Description of the task:
Excluding all pictures, please output the listing exactly.

Data to examine:
⟨

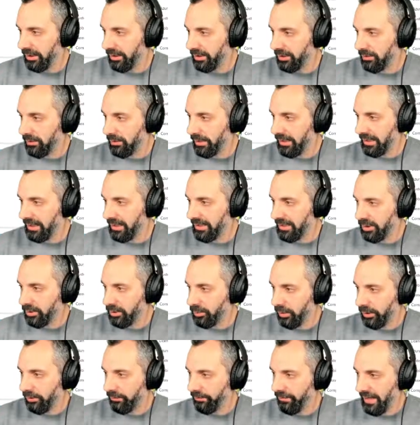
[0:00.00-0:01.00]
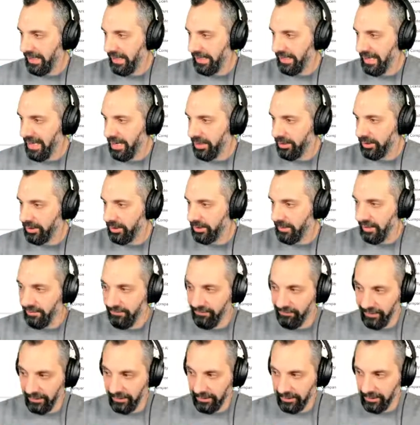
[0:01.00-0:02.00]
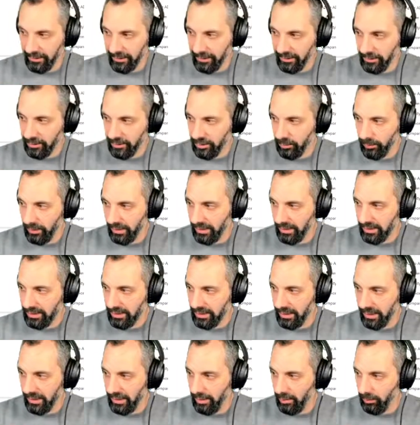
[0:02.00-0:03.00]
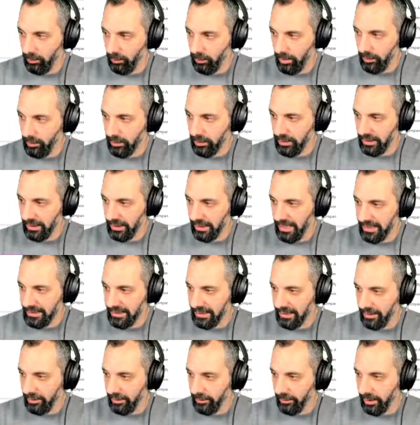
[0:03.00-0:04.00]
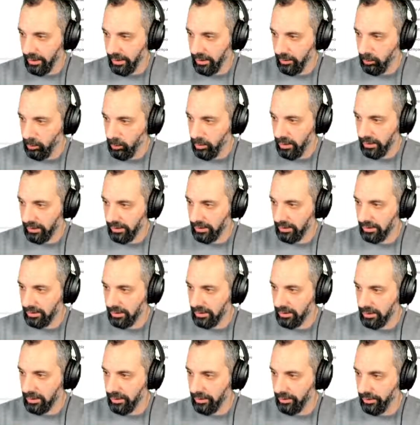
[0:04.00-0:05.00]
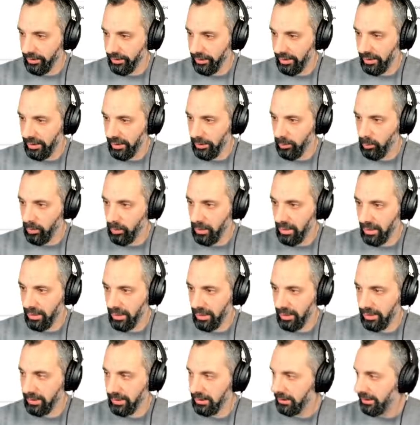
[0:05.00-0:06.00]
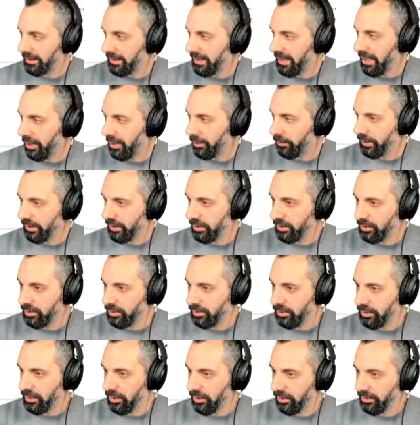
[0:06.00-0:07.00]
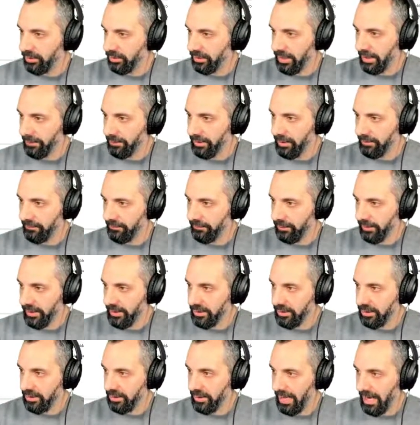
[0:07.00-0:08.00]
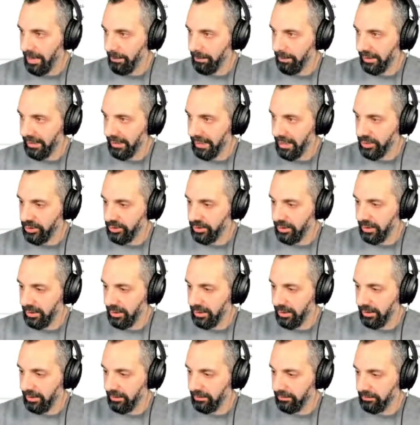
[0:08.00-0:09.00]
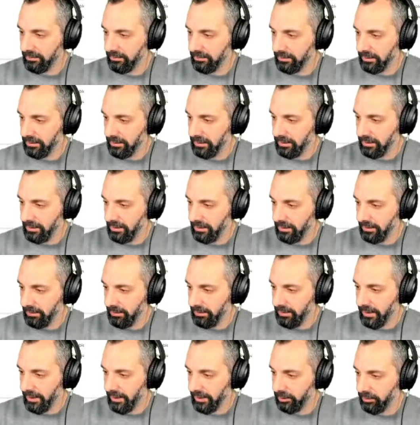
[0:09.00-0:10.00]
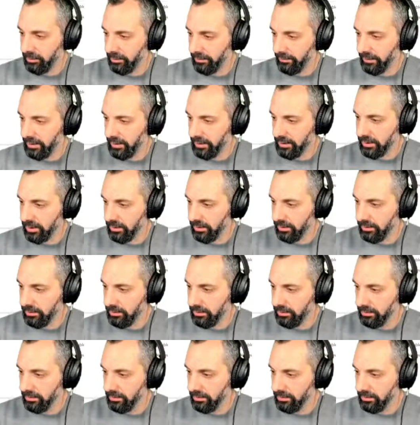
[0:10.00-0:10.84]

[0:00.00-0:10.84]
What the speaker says: know what, the easiest way to find it now is by filtering. So we can say when was the last day that we worked. So there you are. Now we need to go and grab the information. Application ID, back to our VS Code.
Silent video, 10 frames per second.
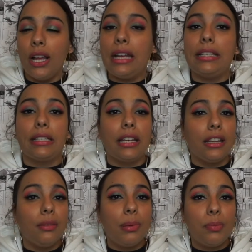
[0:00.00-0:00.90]
he's
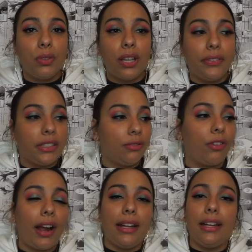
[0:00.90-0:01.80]
killing people left and right,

⟩

Exercise answer:
[0:00.00-0:01.00]
[0:01.00-0:02.00]
[0:02.00-0:03.00]
[0:03.00-0:04.00]
[0:04.00-0:05.00]
[0:05.00-0:06.00]
[0:06.00-0:07.00]
[0:07.00-0:08.00]
[0:08.00-0:09.00]
[0:09.00-0:10.00]
[0:10.00-0:10.84]

[0:00.00-0:10.84]
What the speaker says: know what, the easiest way to find it now is by filtering. So we can say when was the last day that we worked. So there you are. Now we need to go and grab the information. Application ID, back to our VS Code.
Silent video, 10 frames per second.
[0:00.00-0:00.90]
he's
[0:00.90-0:01.80]
killing people left and right,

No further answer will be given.